It was spoken as a mindless recitation, a litany as automatic as a blink or a breath. But to Geiger it made the surface of things ripple absurdly. Mustard-ketchup-pickles-onions. He couldn’t put it out of his mind. It became an audio loop, a Mobius word strip, a child’s nonsense rhyme. Geiger became aware that his jaw was as tight as a bear trap.

“What’ll it be, mister?”

“Everything,” Geiger said. “I want everything.”

*   *   *

 

Ezra sat in Geiger’s chair, at Geiger’s desk. The cat lay in his favorite spot, just to the right of the keyboard, his gray silken stomach exposed. He prompted Ezra’s hand with a tap of his paw whenever a minute had passed between scratchings.

Ezra stared at the long row of black three-ringed binders before him. They were labeled chronologically, starting with “Jan–June 1999” and running right up to the present. He felt as if the binders were calling out to him, all of them whispering, “Open me.” He slid the keyboard to the side, pulled one of the binders toward him, and laid it on its side. Nearly two dozen tabs jutted from the stack of pages. His fingers randomly found one, and then he opened the binder and began to read.

 


DATE/TIME
: 5-22-2004/3 A.M.


LOCATION
: Ludlow St.


CLIENT
: NYPD detective


REFERRAL
: Carmine/ASAP


ISSUE
: Detective’s 24-year-old daughter missing


JONES
: Daughter’s ex-boyfriend, 25


DATA
: Daughter missing 3 days. Detective has “real bad feeling” about ex-boyfriend, and rather than arrest him he went to Carmine for a favor.


SETUP
: Jones strapped in barber chair, clad only in boxer shorts. Muscular. Shaved head. Room fully lit. Portable cart w/aerosol spray, straight razor, blindfold.
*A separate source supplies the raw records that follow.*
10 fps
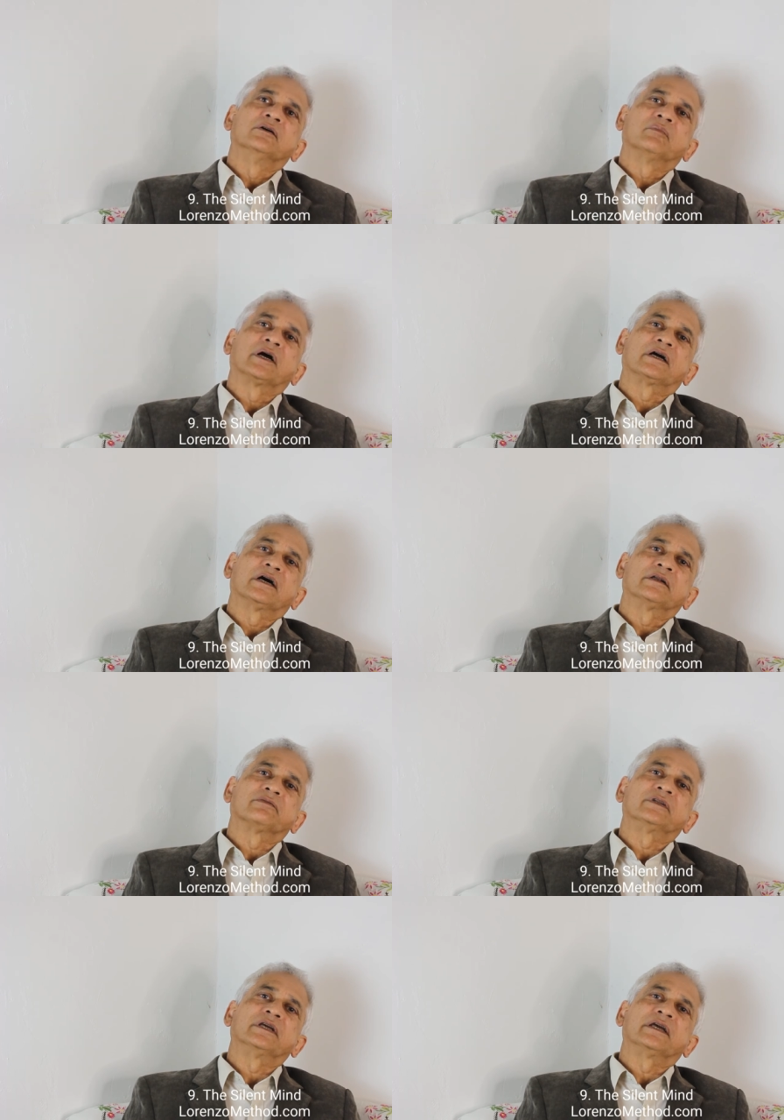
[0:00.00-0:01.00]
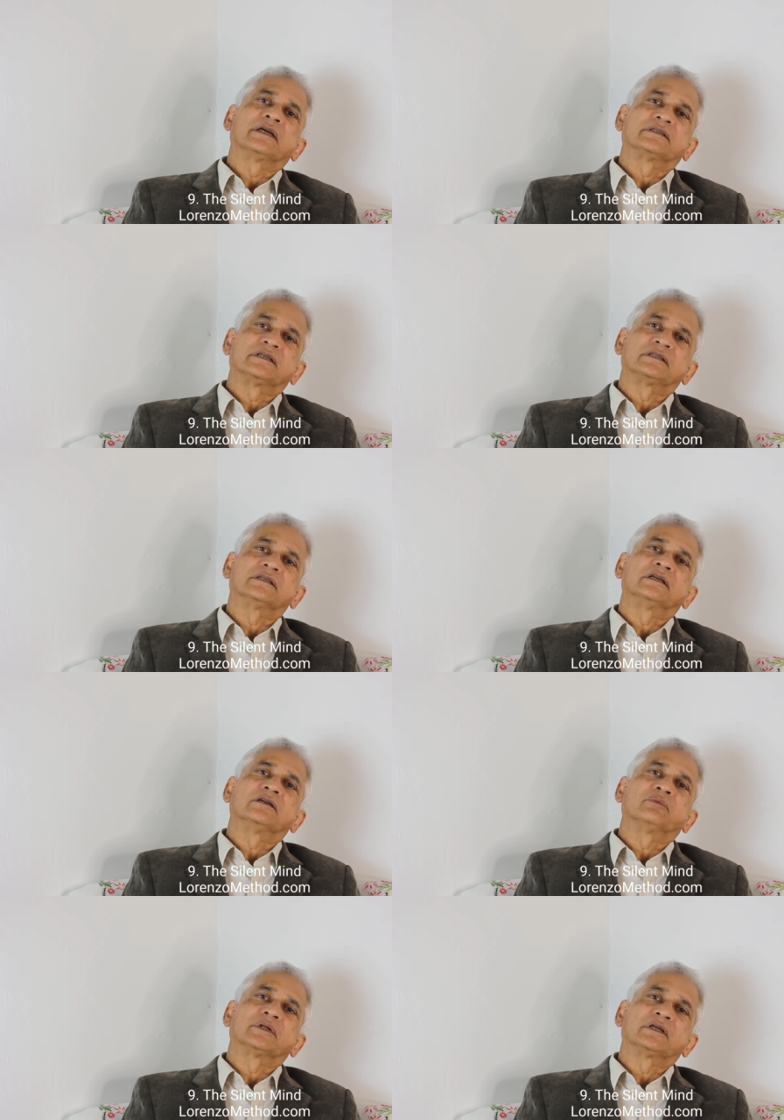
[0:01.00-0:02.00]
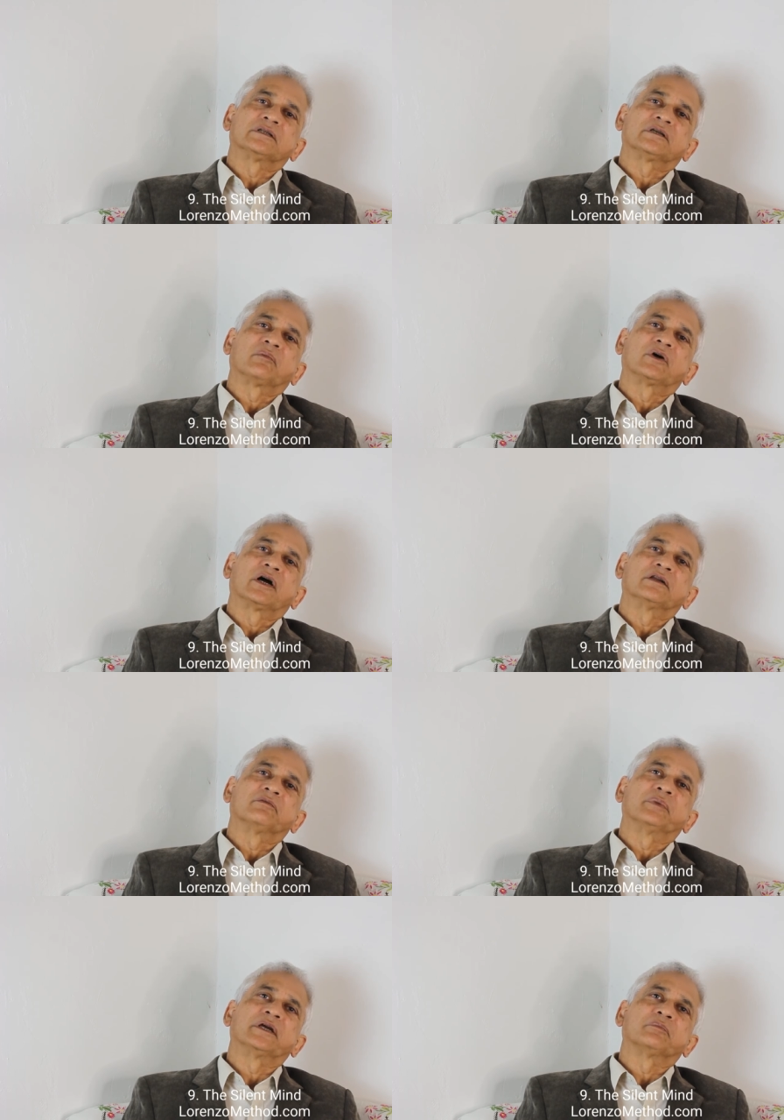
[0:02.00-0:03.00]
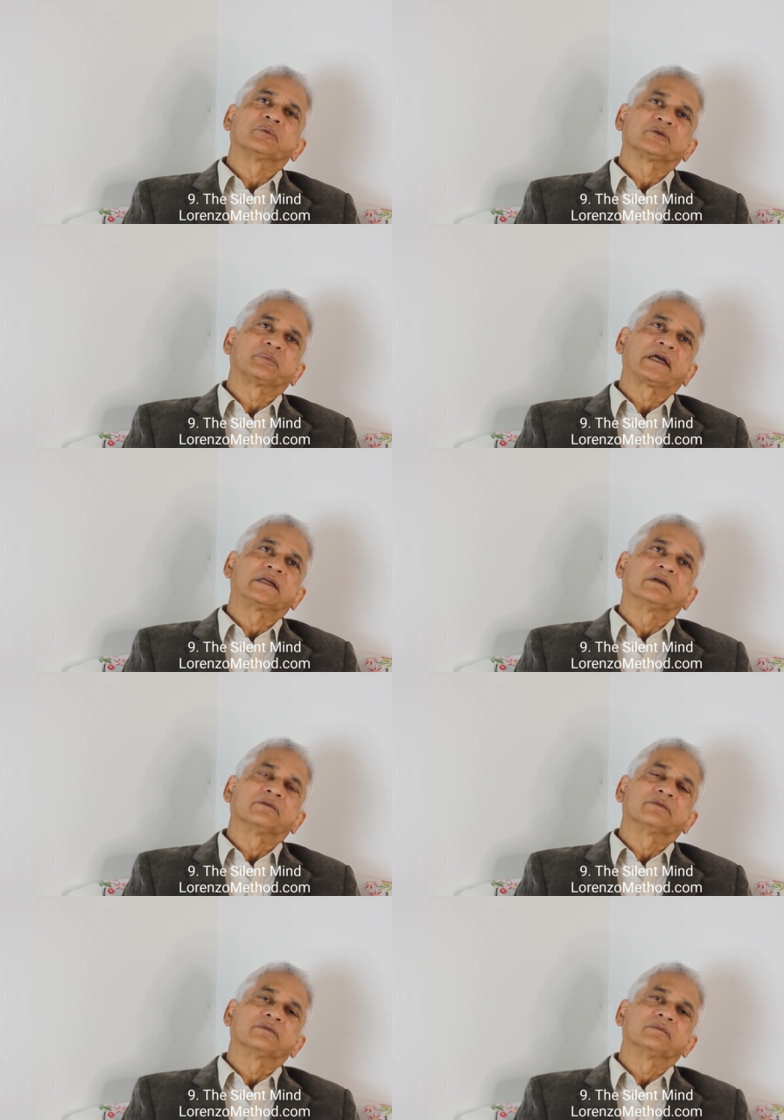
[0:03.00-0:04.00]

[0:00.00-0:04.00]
my kind of thing existed within some kind of bigger perspective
Ezra turned a few pages, scanning them. This time, the word “razor” caught his eye. He went back to the top of the page and read more slowly again.

 

G:
Do you know where Lisa is, Victor?

Jones:
I told you, man—I don’t know where she is! You think I messed with her just ’cuz she broke up with me?

G:
Victor, I know what you told me, but I think you are lying—and I’m usually right about these things.

_____
G takes straight razor from cart, swivels blade out of sheath.

G:
Victor, pay close attention to what I’m saying now, because it’s crucial that you understand what is to come. I’ve honed this razor to such a sharpness that precise cuts barely cause any pain.

Jones:
Oh man, this is so fucked.

_____
G takes vial of aerosol freeze spray from cart.

G:
Victor, this works immediately and wears off quickly.

_____
G takes one of Jones’s fingers and sprays tip. Jones flinches, stiffens.

Jones:
Motherfuck—that shit’s cold!

_____
G puts down aerosol, then cuts tip of Jones’s middle finger with razor. Blood brims from cut.

Jones:
Fuck, man! You cut me!

G:
But it didn’t hurt. Did it, Victor?

_____
G prepares to make another cut.

Jones:
No, it didn’t fucking hurt!

G:
Victor, you’re only here to tell me the truth. Nothing else. I’m going to blindfold you and ask you again about Lisa—where she is, if she is still alive—and then I’m going to start slicing parts of you—

_____
Jones becomes more agitated.

Jones:
No, no, no, man. That’s totally not—

G:
—but I’m going to apply the spray first, and that, along with the blade’s sharpness, means you will feel the pressure of the blade, but no pain.

Jones:
Jesus, are you fucking crazy, man?

G:
Victor, blood carries oxygen through the body. If blood loss is gradual, you can lose up to twenty-five percent of it—about one and a quarter liters—before your organs start to shut down from oxygen deprivation—

Jones:
Jesus Christ, man! Don’t cut me!

G:
—so the heavier the bleeding, the less time it takes to die. But you won’t know how much you’re bleeding, or how long you have to live.

_____
G takes a blindfold and ties it around Jones. Sprays Jones’s face, chest, arms, groin. Jones flinches, whimpers.

G:
I’m going to start cutting now, Victor.

Jones:
C’mon, man. Wait. This is fucked. Don’t do it!

_____
G folds blade back inside sheath and draws blunt edge of sheath across Jones’s left arm. Jones struggles in straps.

Jones:
Oh fuck!

G:
Victor, where is Lisa?

Jones:
I told you, man! I don’t—

G:
You’re wasting time and blood, Victor.

_____
G pulls down Jones’s boxer shorts. Jones flinches wildly.

Jones:
No, no! Fuck, man, no! Not my—

_____
G grabs Jones by the throat.

G:
Next question, Victor. Do you want to be cockless or heartless?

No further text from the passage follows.